**YOUR OBJECTIVE**
Reproduce all entries word for word.

[Collected data]
----
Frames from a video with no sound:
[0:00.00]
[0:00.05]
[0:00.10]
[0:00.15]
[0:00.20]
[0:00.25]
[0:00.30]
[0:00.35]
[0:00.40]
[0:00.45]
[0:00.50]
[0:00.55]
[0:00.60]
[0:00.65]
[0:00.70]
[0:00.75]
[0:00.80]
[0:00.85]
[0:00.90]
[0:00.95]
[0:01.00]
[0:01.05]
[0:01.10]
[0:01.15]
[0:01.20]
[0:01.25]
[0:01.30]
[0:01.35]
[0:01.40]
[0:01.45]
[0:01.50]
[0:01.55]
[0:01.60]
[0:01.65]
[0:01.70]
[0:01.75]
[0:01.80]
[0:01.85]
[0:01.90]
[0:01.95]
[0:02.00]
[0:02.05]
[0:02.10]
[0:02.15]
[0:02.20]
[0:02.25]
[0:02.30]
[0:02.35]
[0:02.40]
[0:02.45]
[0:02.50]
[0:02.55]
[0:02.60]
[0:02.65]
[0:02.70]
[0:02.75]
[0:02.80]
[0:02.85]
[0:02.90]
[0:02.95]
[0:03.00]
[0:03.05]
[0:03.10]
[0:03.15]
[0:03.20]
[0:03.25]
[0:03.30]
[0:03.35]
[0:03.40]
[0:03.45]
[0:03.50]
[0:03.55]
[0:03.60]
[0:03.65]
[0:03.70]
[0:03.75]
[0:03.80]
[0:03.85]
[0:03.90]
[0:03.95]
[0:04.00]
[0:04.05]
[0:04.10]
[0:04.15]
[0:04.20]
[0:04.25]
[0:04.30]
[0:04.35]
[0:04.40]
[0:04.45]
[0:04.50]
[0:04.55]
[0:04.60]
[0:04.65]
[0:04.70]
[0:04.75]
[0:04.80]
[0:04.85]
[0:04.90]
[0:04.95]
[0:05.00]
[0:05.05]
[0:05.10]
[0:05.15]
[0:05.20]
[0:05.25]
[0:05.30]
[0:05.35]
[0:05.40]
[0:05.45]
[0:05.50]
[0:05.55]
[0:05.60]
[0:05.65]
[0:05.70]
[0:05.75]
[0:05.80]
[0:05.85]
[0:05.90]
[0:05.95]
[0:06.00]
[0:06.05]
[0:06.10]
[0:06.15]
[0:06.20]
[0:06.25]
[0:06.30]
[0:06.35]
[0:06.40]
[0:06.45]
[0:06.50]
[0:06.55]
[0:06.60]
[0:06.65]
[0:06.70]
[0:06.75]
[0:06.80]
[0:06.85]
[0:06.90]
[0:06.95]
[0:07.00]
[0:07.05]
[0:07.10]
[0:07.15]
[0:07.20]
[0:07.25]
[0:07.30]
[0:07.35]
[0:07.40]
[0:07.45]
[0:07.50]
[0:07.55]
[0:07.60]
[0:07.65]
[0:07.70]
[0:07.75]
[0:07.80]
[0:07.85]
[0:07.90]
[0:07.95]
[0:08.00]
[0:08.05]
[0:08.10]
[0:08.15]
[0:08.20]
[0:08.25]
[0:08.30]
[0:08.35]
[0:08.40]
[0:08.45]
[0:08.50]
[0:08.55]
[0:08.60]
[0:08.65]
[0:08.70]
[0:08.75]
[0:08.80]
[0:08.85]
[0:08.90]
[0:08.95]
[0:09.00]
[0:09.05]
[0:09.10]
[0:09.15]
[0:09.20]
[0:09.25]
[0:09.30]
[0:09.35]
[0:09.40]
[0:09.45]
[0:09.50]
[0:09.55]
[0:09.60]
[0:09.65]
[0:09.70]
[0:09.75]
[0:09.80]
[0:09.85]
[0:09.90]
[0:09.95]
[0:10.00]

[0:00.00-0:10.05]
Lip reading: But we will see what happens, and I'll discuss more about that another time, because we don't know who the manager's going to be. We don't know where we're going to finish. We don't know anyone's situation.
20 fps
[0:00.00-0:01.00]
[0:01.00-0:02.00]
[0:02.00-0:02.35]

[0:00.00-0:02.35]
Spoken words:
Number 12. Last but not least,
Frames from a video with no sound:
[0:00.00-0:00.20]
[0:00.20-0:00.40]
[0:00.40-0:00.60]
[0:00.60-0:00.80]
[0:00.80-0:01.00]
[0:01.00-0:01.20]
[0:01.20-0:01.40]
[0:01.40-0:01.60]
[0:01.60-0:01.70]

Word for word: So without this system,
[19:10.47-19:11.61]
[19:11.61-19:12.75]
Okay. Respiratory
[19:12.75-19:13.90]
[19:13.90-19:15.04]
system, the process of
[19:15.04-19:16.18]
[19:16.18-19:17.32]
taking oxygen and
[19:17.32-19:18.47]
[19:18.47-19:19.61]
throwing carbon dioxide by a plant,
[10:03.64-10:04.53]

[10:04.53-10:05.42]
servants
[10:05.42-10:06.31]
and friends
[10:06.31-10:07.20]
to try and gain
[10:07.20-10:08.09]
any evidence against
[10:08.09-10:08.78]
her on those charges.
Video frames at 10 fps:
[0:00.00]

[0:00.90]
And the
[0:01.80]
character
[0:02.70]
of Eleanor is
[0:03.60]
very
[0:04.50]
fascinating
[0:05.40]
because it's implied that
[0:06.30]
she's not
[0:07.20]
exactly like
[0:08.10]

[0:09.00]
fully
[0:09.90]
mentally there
----
**SOLUTION**
Frames from a video with no sound:
[0:00.00]
[0:00.05]
[0:00.10]
[0:00.15]
[0:00.20]
[0:00.25]
[0:00.30]
[0:00.35]
[0:00.40]
[0:00.45]
[0:00.50]
[0:00.55]
[0:00.60]
[0:00.65]
[0:00.70]
[0:00.75]
[0:00.80]
[0:00.85]
[0:00.90]
[0:00.95]
[0:01.00]
[0:01.05]
[0:01.10]
[0:01.15]
[0:01.20]
[0:01.25]
[0:01.30]
[0:01.35]
[0:01.40]
[0:01.45]
[0:01.50]
[0:01.55]
[0:01.60]
[0:01.65]
[0:01.70]
[0:01.75]
[0:01.80]
[0:01.85]
[0:01.90]
[0:01.95]
[0:02.00]
[0:02.05]
[0:02.10]
[0:02.15]
[0:02.20]
[0:02.25]
[0:02.30]
[0:02.35]
[0:02.40]
[0:02.45]
[0:02.50]
[0:02.55]
[0:02.60]
[0:02.65]
[0:02.70]
[0:02.75]
[0:02.80]
[0:02.85]
[0:02.90]
[0:02.95]
[0:03.00]
[0:03.05]
[0:03.10]
[0:03.15]
[0:03.20]
[0:03.25]
[0:03.30]
[0:03.35]
[0:03.40]
[0:03.45]
[0:03.50]
[0:03.55]
[0:03.60]
[0:03.65]
[0:03.70]
[0:03.75]
[0:03.80]
[0:03.85]
[0:03.90]
[0:03.95]
[0:04.00]
[0:04.05]
[0:04.10]
[0:04.15]
[0:04.20]
[0:04.25]
[0:04.30]
[0:04.35]
[0:04.40]
[0:04.45]
[0:04.50]
[0:04.55]
[0:04.60]
[0:04.65]
[0:04.70]
[0:04.75]
[0:04.80]
[0:04.85]
[0:04.90]
[0:04.95]
[0:05.00]
[0:05.05]
[0:05.10]
[0:05.15]
[0:05.20]
[0:05.25]
[0:05.30]
[0:05.35]
[0:05.40]
[0:05.45]
[0:05.50]
[0:05.55]
[0:05.60]
[0:05.65]
[0:05.70]
[0:05.75]
[0:05.80]
[0:05.85]
[0:05.90]
[0:05.95]
[0:06.00]
[0:06.05]
[0:06.10]
[0:06.15]
[0:06.20]
[0:06.25]
[0:06.30]
[0:06.35]
[0:06.40]
[0:06.45]
[0:06.50]
[0:06.55]
[0:06.60]
[0:06.65]
[0:06.70]
[0:06.75]
[0:06.80]
[0:06.85]
[0:06.90]
[0:06.95]
[0:07.00]
[0:07.05]
[0:07.10]
[0:07.15]
[0:07.20]
[0:07.25]
[0:07.30]
[0:07.35]
[0:07.40]
[0:07.45]
[0:07.50]
[0:07.55]
[0:07.60]
[0:07.65]
[0:07.70]
[0:07.75]
[0:07.80]
[0:07.85]
[0:07.90]
[0:07.95]
[0:08.00]
[0:08.05]
[0:08.10]
[0:08.15]
[0:08.20]
[0:08.25]
[0:08.30]
[0:08.35]
[0:08.40]
[0:08.45]
[0:08.50]
[0:08.55]
[0:08.60]
[0:08.65]
[0:08.70]
[0:08.75]
[0:08.80]
[0:08.85]
[0:08.90]
[0:08.95]
[0:09.00]
[0:09.05]
[0:09.10]
[0:09.15]
[0:09.20]
[0:09.25]
[0:09.30]
[0:09.35]
[0:09.40]
[0:09.45]
[0:09.50]
[0:09.55]
[0:09.60]
[0:09.65]
[0:09.70]
[0:09.75]
[0:09.80]
[0:09.85]
[0:09.90]
[0:09.95]
[0:10.00]

[0:00.00-0:10.05]
Lip reading: But we will see what happens, and I'll discuss more about that another time, because we don't know who the manager's going to be. We don't know where we're going to finish. We don't know anyone's situation.
20 fps
[0:00.00-0:01.00]
[0:01.00-0:02.00]
[0:02.00-0:02.35]

[0:00.00-0:02.35]
Spoken words:
Number 12. Last but not least,
Frames from a video with no sound:
[0:00.00-0:00.20]
[0:00.20-0:00.40]
[0:00.40-0:00.60]
[0:00.60-0:00.80]
[0:00.80-0:01.00]
[0:01.00-0:01.20]
[0:01.20-0:01.40]
[0:01.40-0:01.60]
[0:01.60-0:01.70]

Word for word: So without this system,
[19:10.47-19:11.61]
[19:11.61-19:12.75]
Okay. Respiratory
[19:12.75-19:13.90]
[19:13.90-19:15.04]
system, the process of
[19:15.04-19:16.18]
[19:16.18-19:17.32]
taking oxygen and
[19:17.32-19:18.47]
[19:18.47-19:19.61]
throwing carbon dioxide by a plant,
[10:03.64-10:04.53]

[10:04.53-10:05.42]
servants
[10:05.42-10:06.31]
and friends
[10:06.31-10:07.20]
to try and gain
[10:07.20-10:08.09]
any evidence against
[10:08.09-10:08.78]
her on those charges.
Video frames at 10 fps:
[0:00.00]

[0:00.90]
And the
[0:01.80]
character
[0:02.70]
of Eleanor is
[0:03.60]
very
[0:04.50]
fascinating
[0:05.40]
because it's implied that
[0:06.30]
she's not
[0:07.20]
exactly like
[0:08.10]

[0:09.00]
fully
[0:09.90]
mentally there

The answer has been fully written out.